Olivier Beaud, professeur de droit public à l'Université de Panthéon-Assas (à Paris II), enseigne le droit constitutionnel en première année de droit et en M2. Il est l'auteur de plusieurs ouvrages portant sur la théorie constitutionnelle (notamment La puissance de l'Etat, 1994, Théorie de la Fédération, 2007).

 

Blaise Bachofen

« L’égalité, une idée révolutionnaire ? »

     L’égalité est-elle une idée nouvelle à l’époque de Rousseau ? Est-elle devenue, avec l’établissement des démocraties, une réalité garantie par le droit ? Ou reste-t-elle un idéal justifiant de remettre en cause l’ordre établi ? Est-elle au contraire une idée usée, un frein à l’évolution de nos sociétés ?

     Il s’agira d’abord de comprendre comment Rousseau conçoit l’égalité. Il ne se contente pas de juger, comme la plupart des philosophes de son temps, que les privilèges aristocratiques sont illégitimes : il est l’un des premiers théoriciens de l’inégalité économique.

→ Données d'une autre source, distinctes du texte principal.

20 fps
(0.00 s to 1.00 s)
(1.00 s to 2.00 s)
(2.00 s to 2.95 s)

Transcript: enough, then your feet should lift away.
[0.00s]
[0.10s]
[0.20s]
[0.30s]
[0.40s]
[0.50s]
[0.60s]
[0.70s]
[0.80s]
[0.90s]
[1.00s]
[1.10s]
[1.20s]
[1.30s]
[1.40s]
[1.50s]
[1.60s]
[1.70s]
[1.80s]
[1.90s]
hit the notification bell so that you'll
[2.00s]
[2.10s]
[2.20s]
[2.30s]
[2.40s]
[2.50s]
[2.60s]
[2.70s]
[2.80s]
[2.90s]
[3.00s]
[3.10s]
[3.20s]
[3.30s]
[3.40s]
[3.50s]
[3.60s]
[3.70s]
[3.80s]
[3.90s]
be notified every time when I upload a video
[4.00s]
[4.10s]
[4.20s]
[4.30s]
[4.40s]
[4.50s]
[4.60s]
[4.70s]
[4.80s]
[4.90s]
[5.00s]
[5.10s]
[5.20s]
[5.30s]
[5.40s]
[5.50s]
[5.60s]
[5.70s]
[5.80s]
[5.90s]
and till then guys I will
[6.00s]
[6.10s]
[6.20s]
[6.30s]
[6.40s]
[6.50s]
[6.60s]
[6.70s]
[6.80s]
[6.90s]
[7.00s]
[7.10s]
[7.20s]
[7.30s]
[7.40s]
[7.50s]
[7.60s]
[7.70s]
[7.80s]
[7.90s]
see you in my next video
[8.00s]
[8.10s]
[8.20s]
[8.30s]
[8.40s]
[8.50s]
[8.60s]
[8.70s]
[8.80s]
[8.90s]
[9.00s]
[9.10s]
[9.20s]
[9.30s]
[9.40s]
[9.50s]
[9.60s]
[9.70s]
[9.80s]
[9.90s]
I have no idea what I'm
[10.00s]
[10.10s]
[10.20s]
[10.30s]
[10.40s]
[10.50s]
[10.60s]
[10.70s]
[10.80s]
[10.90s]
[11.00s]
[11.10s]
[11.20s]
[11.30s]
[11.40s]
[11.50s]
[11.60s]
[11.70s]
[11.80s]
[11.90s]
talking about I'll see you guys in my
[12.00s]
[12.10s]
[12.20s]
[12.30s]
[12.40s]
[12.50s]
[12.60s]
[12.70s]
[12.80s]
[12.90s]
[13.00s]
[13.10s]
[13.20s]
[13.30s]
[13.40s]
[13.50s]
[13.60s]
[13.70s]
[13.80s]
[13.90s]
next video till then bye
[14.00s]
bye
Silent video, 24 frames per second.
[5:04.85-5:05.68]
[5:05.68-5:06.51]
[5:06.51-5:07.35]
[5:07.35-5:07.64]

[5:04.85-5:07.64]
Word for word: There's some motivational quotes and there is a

Il n’est pas égalitariste pour autant. C’est parce qu’il place la liberté au dessus de toute autre exigence qu’il considère que, « la force des choses tendant toujours à détruire l’égalité, la force de la législation doit toujours tendre à la maintenir » (Du Contrat social).

Blaise Bachofen est maître de conférences à l’université de Cergy-Pontoise. Il est l’auteur de nombreux articles sur la philosophie politique moderne et d’un ouvrage sur la philosophie politique de J.-J. Rousseau : La Condition de la liberté. Rousseau, critique des raisons politiques (Payot, 2002). Il a dirigé ou codirigé plusieurs ouvrages collectifs : Le Libéralisme au miroir du droit (ENS Éditions, 2008) ; Cornelius Castoriadis, réinventer l’autonomie (Éditions du Sandre, 2008) ; une édition commentée des Principes du droit de la guerre et des Écrits sur la paix perpétuelle de Rousseau (Vrin, 2008) ; Rousseau, politique et esthétique : sur la Lettre à d’Alembert (ENS Éditions, 2011).